Спустя годы я буду сожалеть о том, что мы с детьми больше никогда не увидим Удден. Я повидал немало островов, пляжей, но подобной причудливой красоты нигде и никогда не встречал. Старомодная простота дома, гордо стоящего на тонких сваях на продуваемой всеми ветрами скале. Переливы холодного моря, серо-лиловые оттенки скал и удивительная тишина, нарушаемая лишь звуками волн, ритмично бьющихся о камни, и шумом океана вдали. Цветы вереска и белый мох в расселинах, побеги черники и крики крачек. Воздух чистый, как первый снег, а от сосен падают угольно-черные тени.

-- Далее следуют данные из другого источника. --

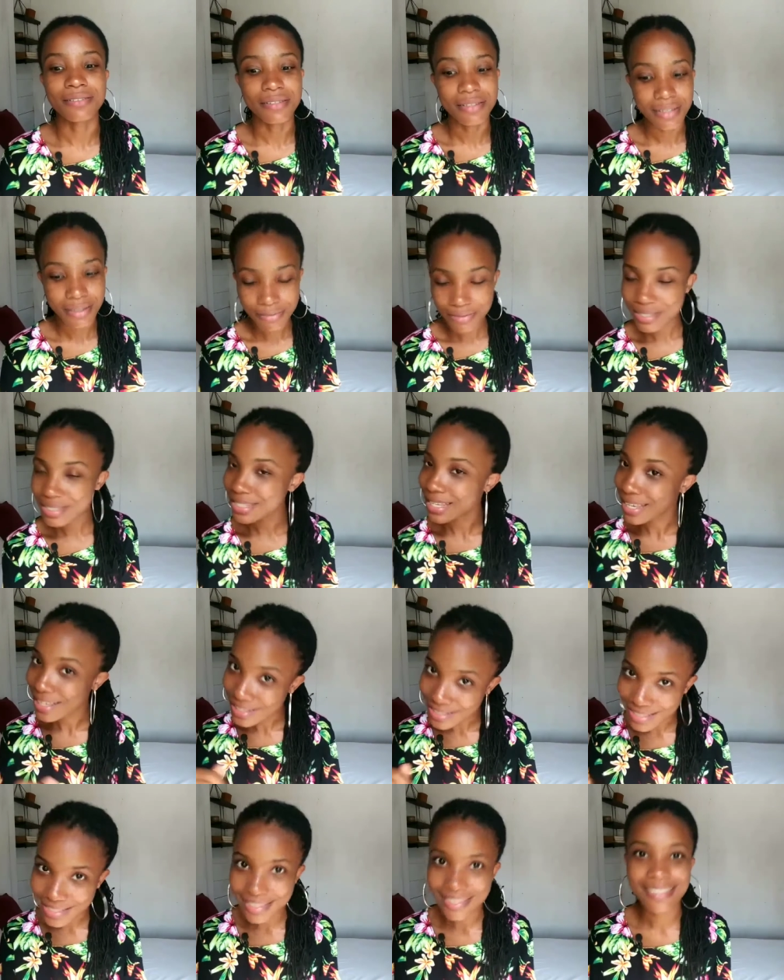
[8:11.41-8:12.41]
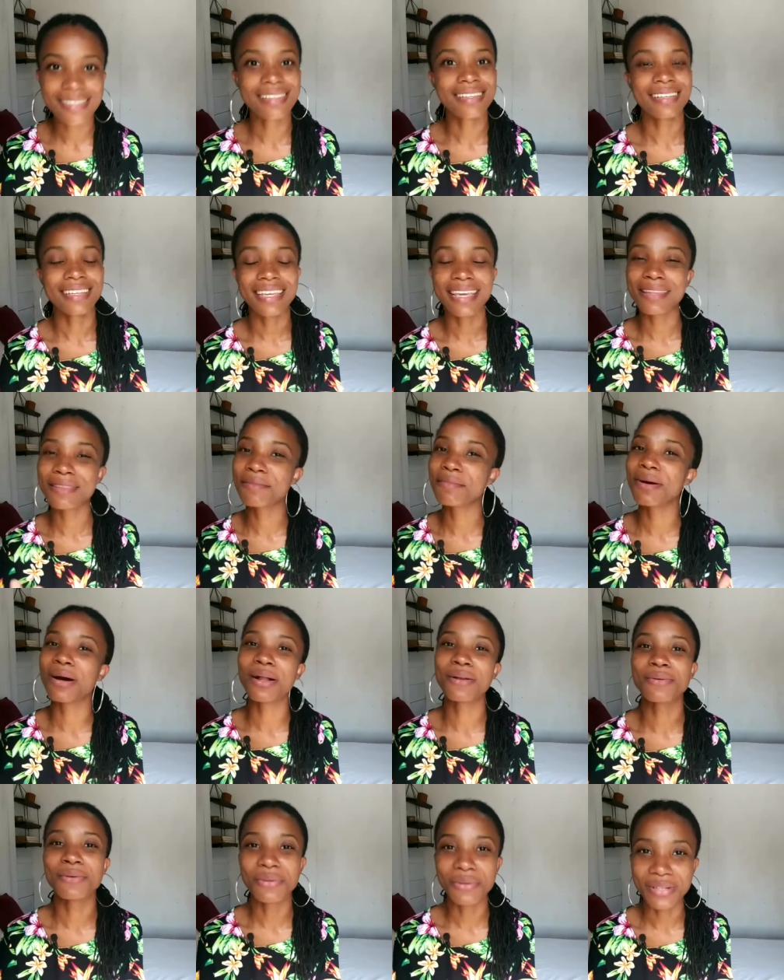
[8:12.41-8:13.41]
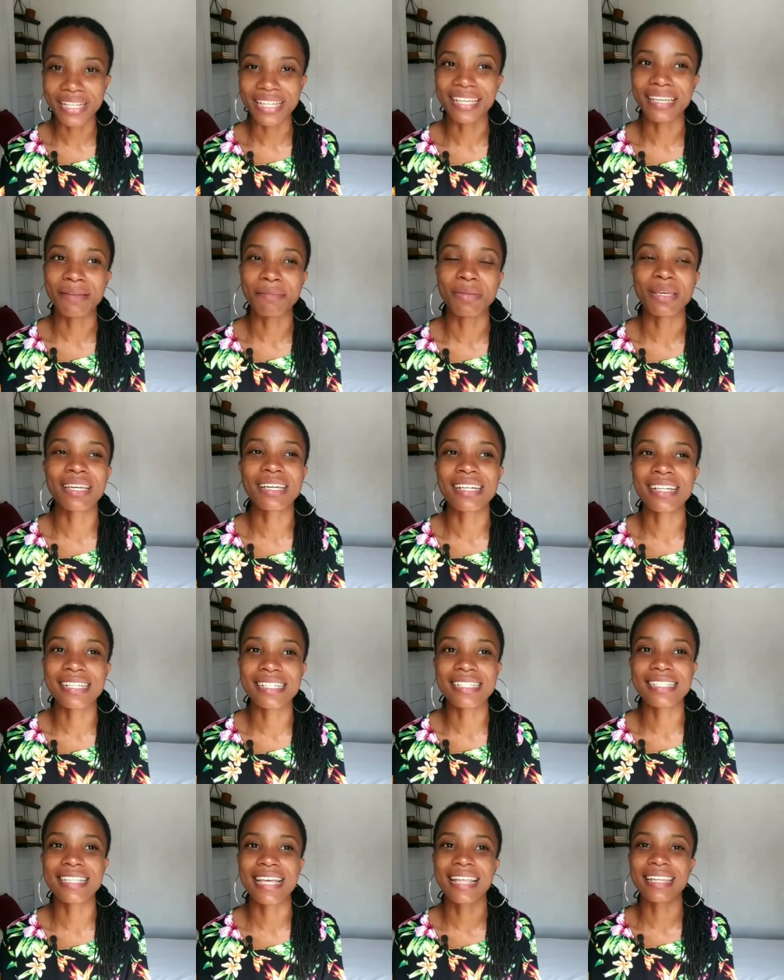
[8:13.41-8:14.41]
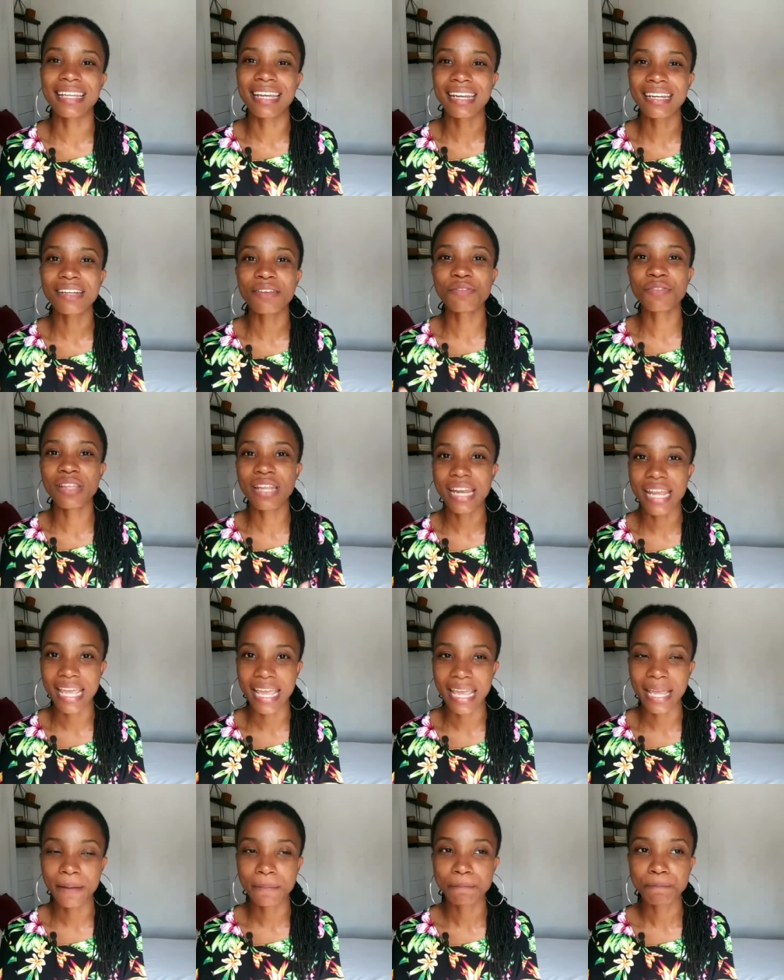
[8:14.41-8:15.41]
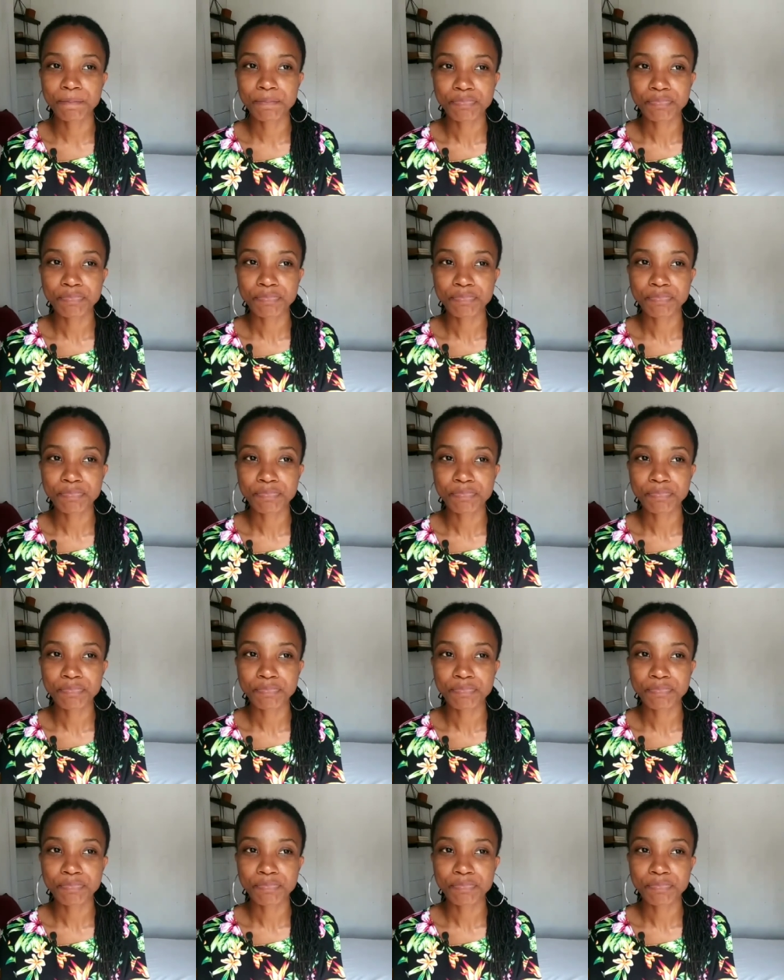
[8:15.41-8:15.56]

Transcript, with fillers: No, sis, get the ball rolling because at the end of the day,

Все это я вижу иногда в Анне. Спокойствие и непредсказуемость соединились в ней таким же причудливым образом, как золотой песок Атлантики и морская соль смешались во мне. Быть может, именно поэтому она не любит бывать на родине. Анна хочет избавиться от этого каменистого безмолвия, прочно укрепившегося в ней, но не может вытравить его из себя. Ей хотелось бы, чтобы оно спряталось глубоко в ее душе, как в тайнике, и никто никогда не нашел бы его. Эти чувства Анны я уважал…

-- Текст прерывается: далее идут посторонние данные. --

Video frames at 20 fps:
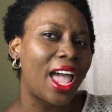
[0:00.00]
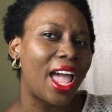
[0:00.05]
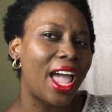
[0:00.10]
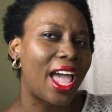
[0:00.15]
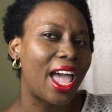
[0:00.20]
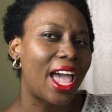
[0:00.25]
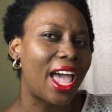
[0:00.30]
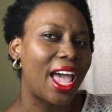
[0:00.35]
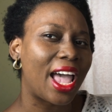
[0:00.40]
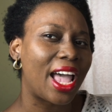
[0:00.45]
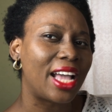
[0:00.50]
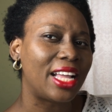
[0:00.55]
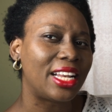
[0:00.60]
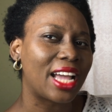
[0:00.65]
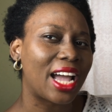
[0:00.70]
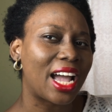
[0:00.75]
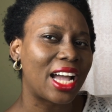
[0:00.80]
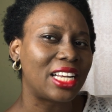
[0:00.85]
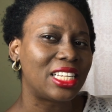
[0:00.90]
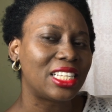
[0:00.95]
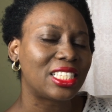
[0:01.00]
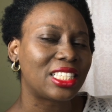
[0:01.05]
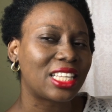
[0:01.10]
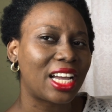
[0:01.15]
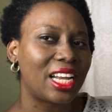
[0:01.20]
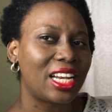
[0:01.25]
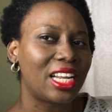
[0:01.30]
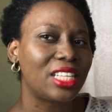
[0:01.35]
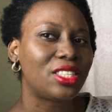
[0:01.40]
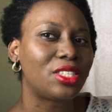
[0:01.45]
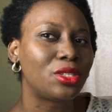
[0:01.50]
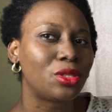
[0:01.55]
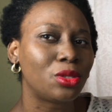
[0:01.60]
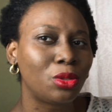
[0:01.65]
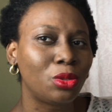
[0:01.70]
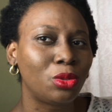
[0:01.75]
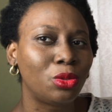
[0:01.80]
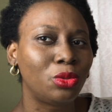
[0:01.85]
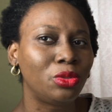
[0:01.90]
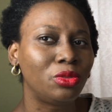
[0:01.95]
And I decided
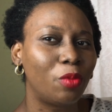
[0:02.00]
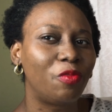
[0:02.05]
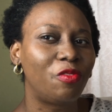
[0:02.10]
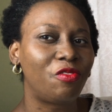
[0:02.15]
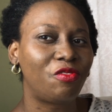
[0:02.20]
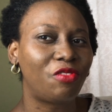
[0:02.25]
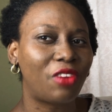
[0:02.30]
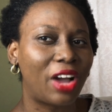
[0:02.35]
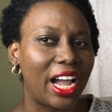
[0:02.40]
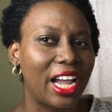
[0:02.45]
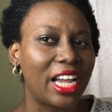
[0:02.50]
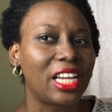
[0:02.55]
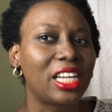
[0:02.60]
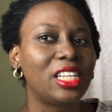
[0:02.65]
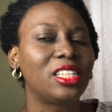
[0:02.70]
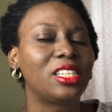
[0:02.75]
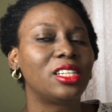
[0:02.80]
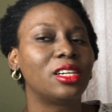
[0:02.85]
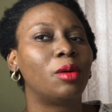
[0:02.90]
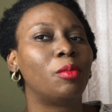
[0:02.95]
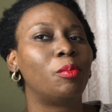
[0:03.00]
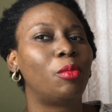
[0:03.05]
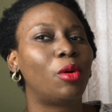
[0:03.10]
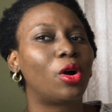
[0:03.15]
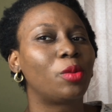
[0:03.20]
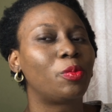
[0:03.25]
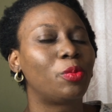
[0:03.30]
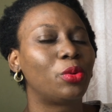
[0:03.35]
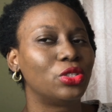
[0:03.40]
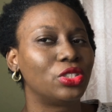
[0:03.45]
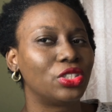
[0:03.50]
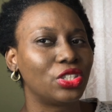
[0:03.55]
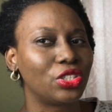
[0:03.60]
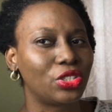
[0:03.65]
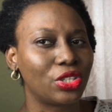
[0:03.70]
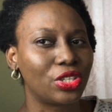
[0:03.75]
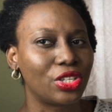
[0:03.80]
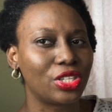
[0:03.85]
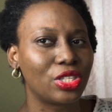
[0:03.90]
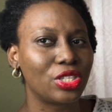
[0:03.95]
to find board
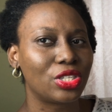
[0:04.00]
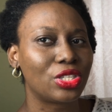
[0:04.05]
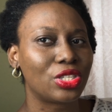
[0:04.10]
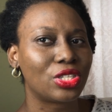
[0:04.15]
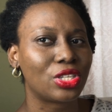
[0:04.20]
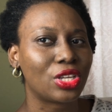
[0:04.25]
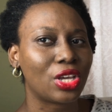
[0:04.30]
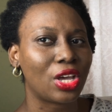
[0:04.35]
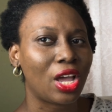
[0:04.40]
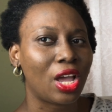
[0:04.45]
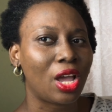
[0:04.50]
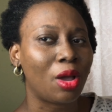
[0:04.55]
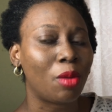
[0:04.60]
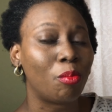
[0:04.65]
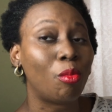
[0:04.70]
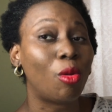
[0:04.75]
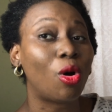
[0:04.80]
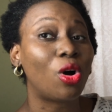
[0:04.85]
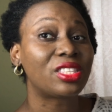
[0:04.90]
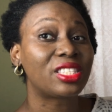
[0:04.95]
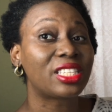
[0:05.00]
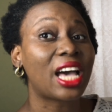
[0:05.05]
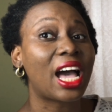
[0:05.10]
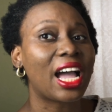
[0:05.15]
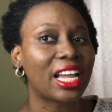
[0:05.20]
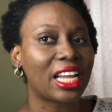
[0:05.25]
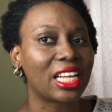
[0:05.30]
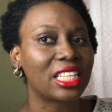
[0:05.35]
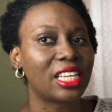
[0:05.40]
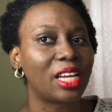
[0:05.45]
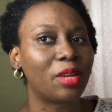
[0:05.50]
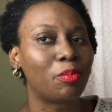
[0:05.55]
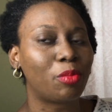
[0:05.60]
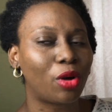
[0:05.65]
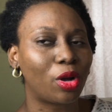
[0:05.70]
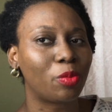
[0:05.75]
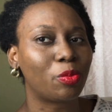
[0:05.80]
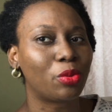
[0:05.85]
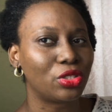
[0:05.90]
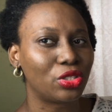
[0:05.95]
positions, more targeted
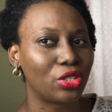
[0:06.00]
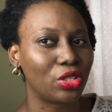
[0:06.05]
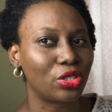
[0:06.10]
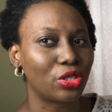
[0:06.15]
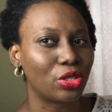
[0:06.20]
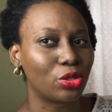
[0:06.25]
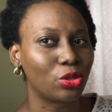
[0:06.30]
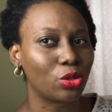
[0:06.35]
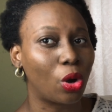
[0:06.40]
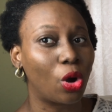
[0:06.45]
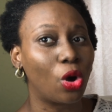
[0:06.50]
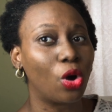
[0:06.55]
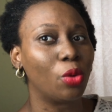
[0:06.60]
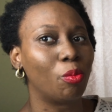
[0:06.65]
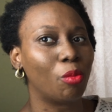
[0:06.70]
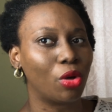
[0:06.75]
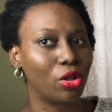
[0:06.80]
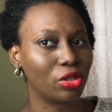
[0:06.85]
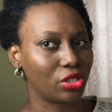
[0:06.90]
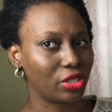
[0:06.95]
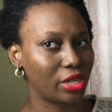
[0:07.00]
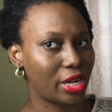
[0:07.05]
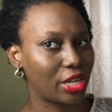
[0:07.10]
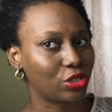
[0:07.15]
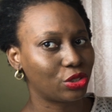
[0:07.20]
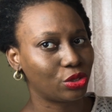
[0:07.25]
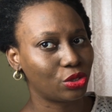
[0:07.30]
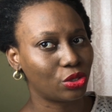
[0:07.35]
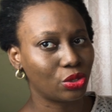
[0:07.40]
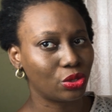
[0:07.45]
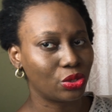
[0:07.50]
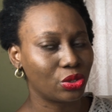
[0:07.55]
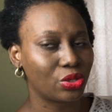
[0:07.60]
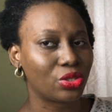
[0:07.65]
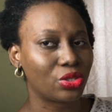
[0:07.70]
board positions on multinational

Однажды она сказала, что, как только оказывается на острове и видит своих братьев и сестер, становится другой, перестает узнавать себя. Все свое детство она старалась не утонуть в этом странном состоянии. В гостях у друзей Анна чувствовала себя комфортно, а возвращаясь домой, словно падала в черную дыру. Что это за состояние и как его описать, она не знала. Как-то раз им в школе задали сочинение о тоске по дому, и она написала о своем странном открытии, что человек может тосковать по дому, даже когда находится там, и это страшно, потому что абсолютно неправильно.
Обычно на такие сочинения она выжимала из себя не больше одной страницы, но в тот единственный раз тема целиком захватила ее. Анна сдала исписанную тетрадь, в которой тосковала по тому месту, где находилась, и окружающим ее людям. Она излила на бумагу свое отчаяние, боязнь замкнутого пространства и чувство парадоксального безосновательного страха.